(Dataset entries)
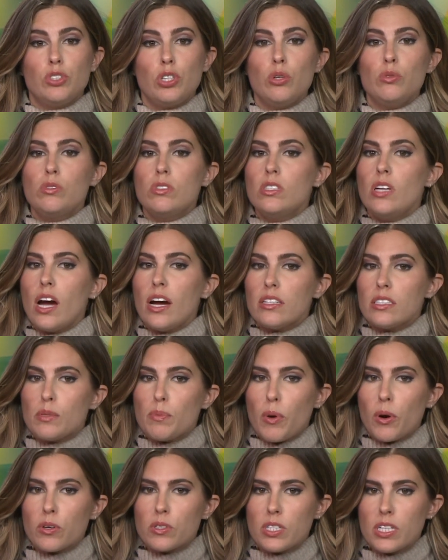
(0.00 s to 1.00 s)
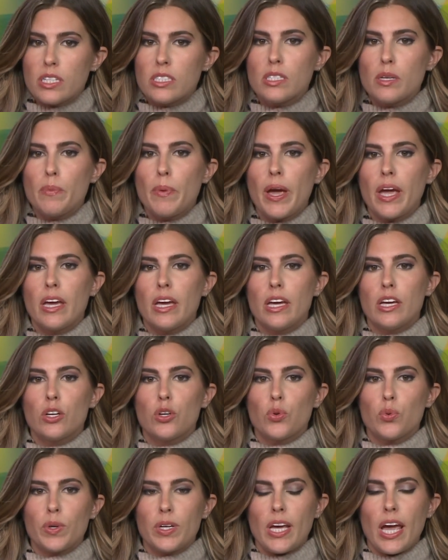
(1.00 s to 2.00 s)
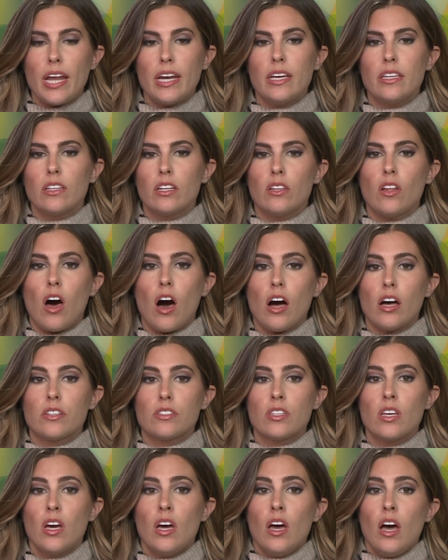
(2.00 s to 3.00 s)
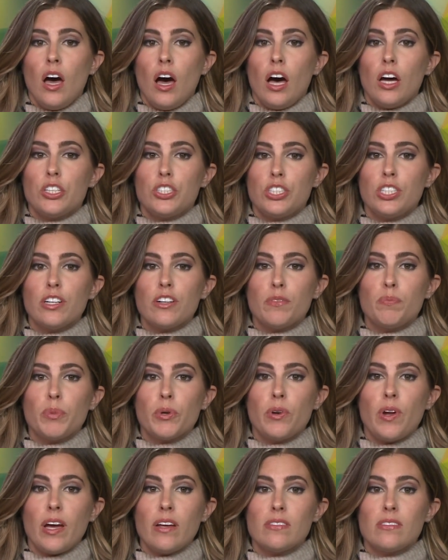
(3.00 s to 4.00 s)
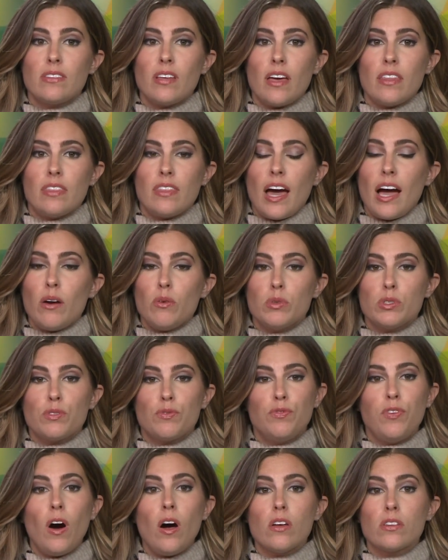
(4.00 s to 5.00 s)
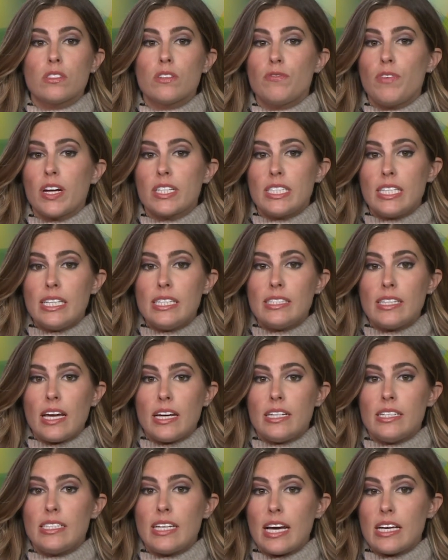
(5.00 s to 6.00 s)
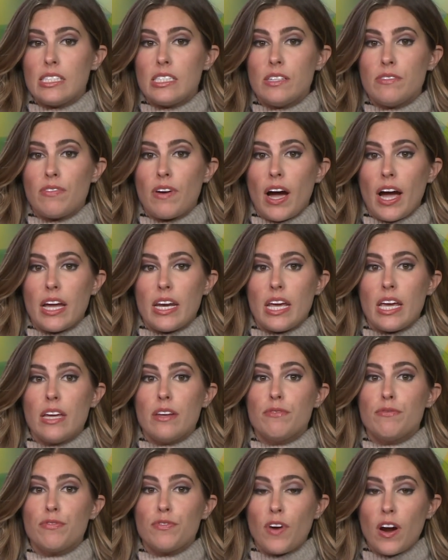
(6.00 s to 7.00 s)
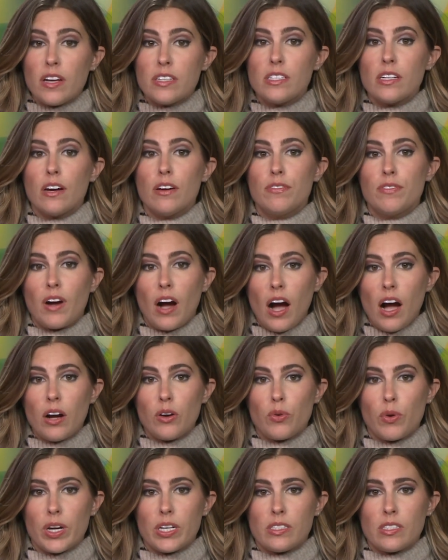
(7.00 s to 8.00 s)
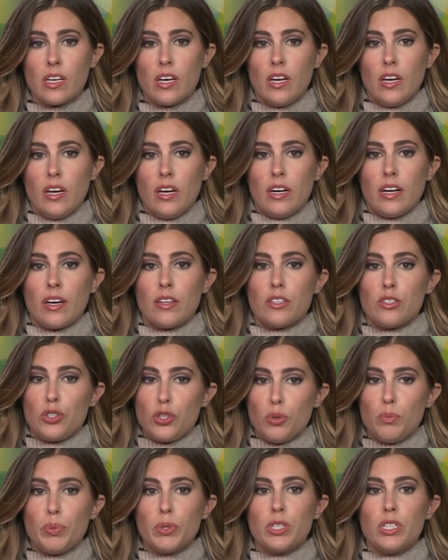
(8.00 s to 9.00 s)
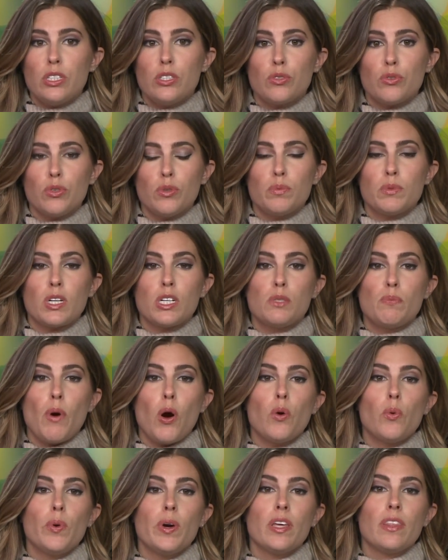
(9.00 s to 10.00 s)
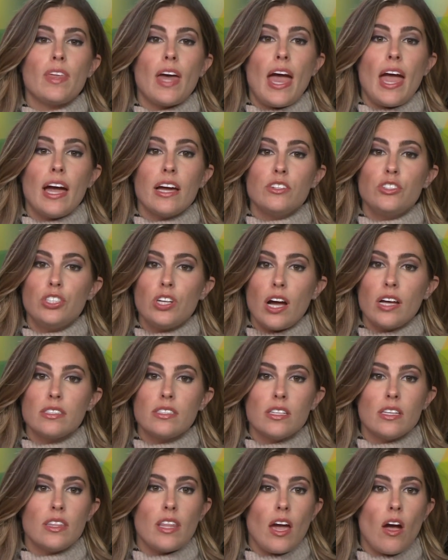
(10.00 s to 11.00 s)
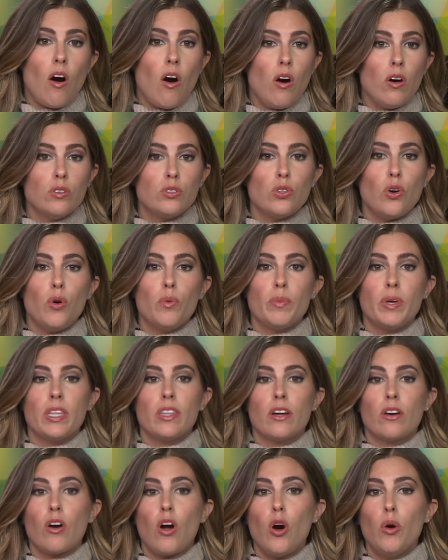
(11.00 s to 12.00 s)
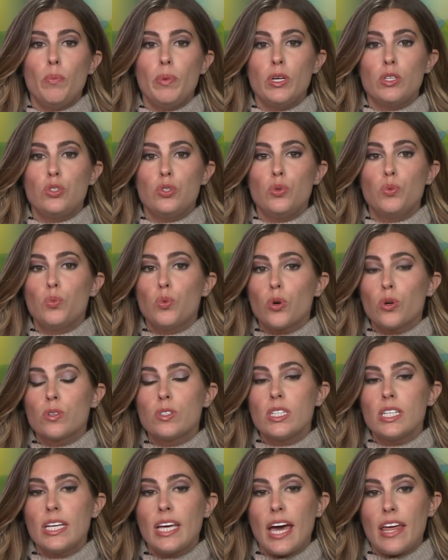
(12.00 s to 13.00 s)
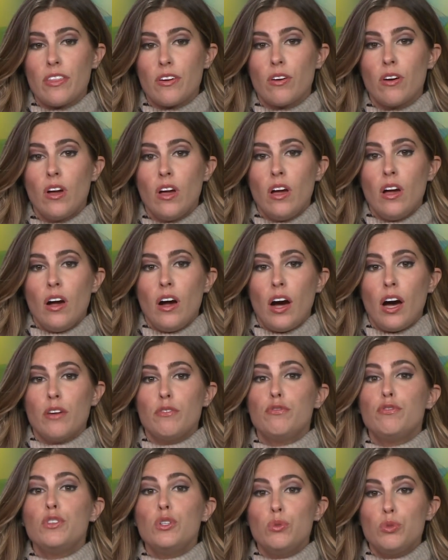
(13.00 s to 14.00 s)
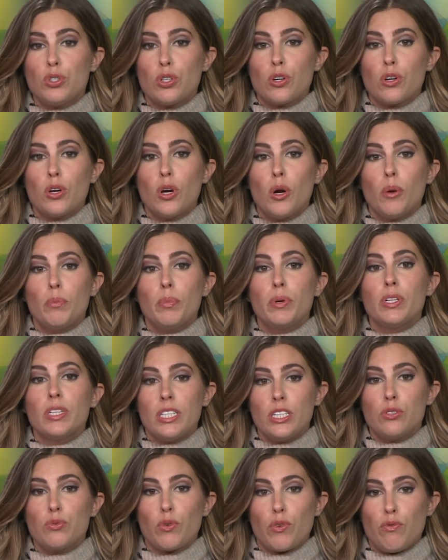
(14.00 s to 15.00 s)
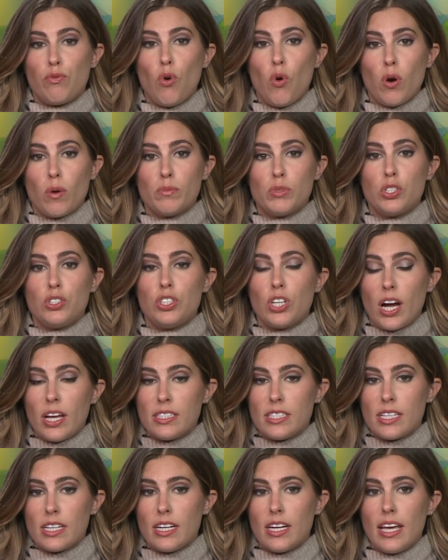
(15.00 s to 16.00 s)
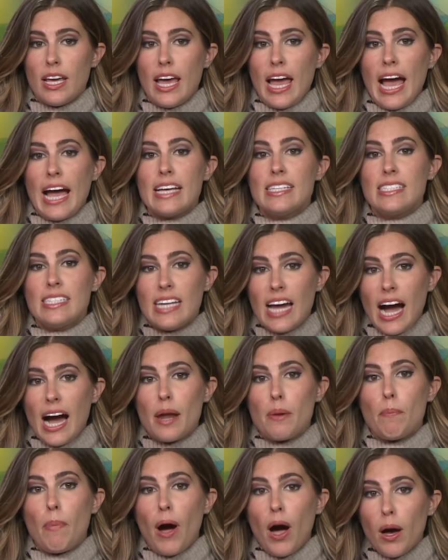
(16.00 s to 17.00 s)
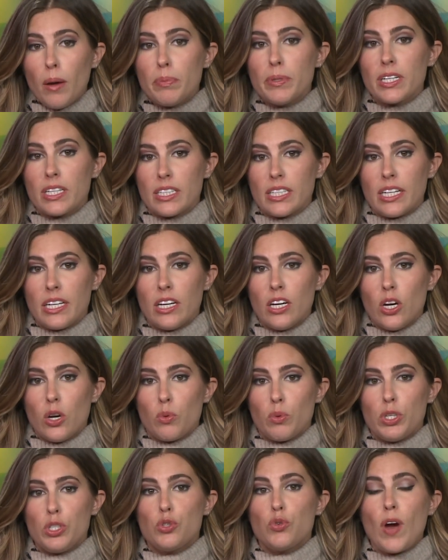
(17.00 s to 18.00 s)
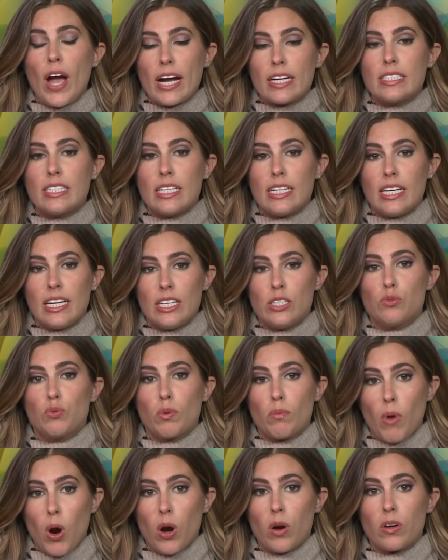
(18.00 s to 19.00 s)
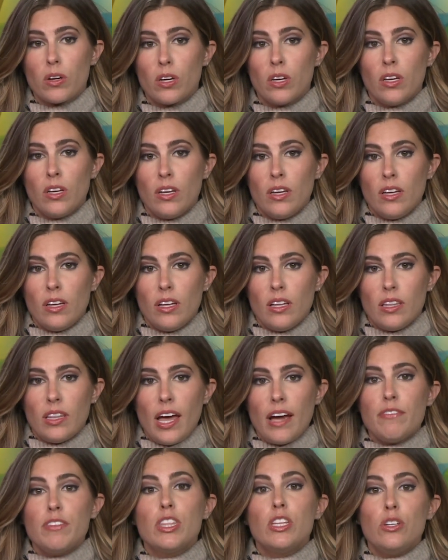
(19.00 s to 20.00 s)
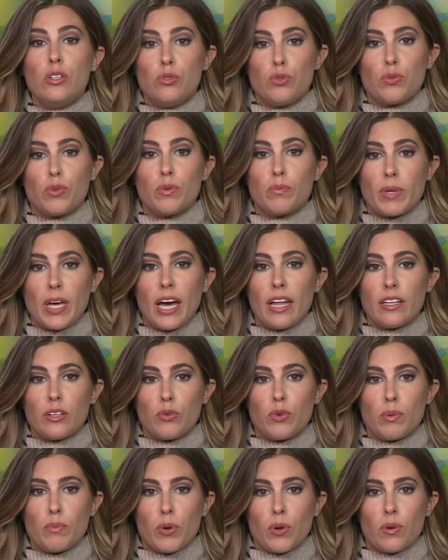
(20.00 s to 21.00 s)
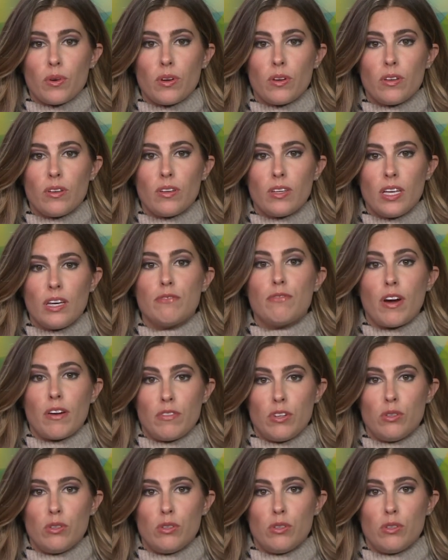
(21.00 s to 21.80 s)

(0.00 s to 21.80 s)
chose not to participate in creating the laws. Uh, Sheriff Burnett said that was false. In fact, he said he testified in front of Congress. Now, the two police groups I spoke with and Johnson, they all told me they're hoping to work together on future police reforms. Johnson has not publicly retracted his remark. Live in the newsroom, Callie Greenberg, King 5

*Exercise*
With the pictures left out, restate word for word every line of the data above, from the first down to the line that contains "(21.00 s to 21.80 s)".

*Task output*
(0.00 s to 1.00 s)
(1.00 s to 2.00 s)
(2.00 s to 3.00 s)
(3.00 s to 4.00 s)
(4.00 s to 5.00 s)
(5.00 s to 6.00 s)
(6.00 s to 7.00 s)
(7.00 s to 8.00 s)
(8.00 s to 9.00 s)
(9.00 s to 10.00 s)
(10.00 s to 11.00 s)
(11.00 s to 12.00 s)
(12.00 s to 13.00 s)
(13.00 s to 14.00 s)
(14.00 s to 15.00 s)
(15.00 s to 16.00 s)
(16.00 s to 17.00 s)
(17.00 s to 18.00 s)
(18.00 s to 19.00 s)
(19.00 s to 20.00 s)
(20.00 s to 21.00 s)
(21.00 s to 21.80 s)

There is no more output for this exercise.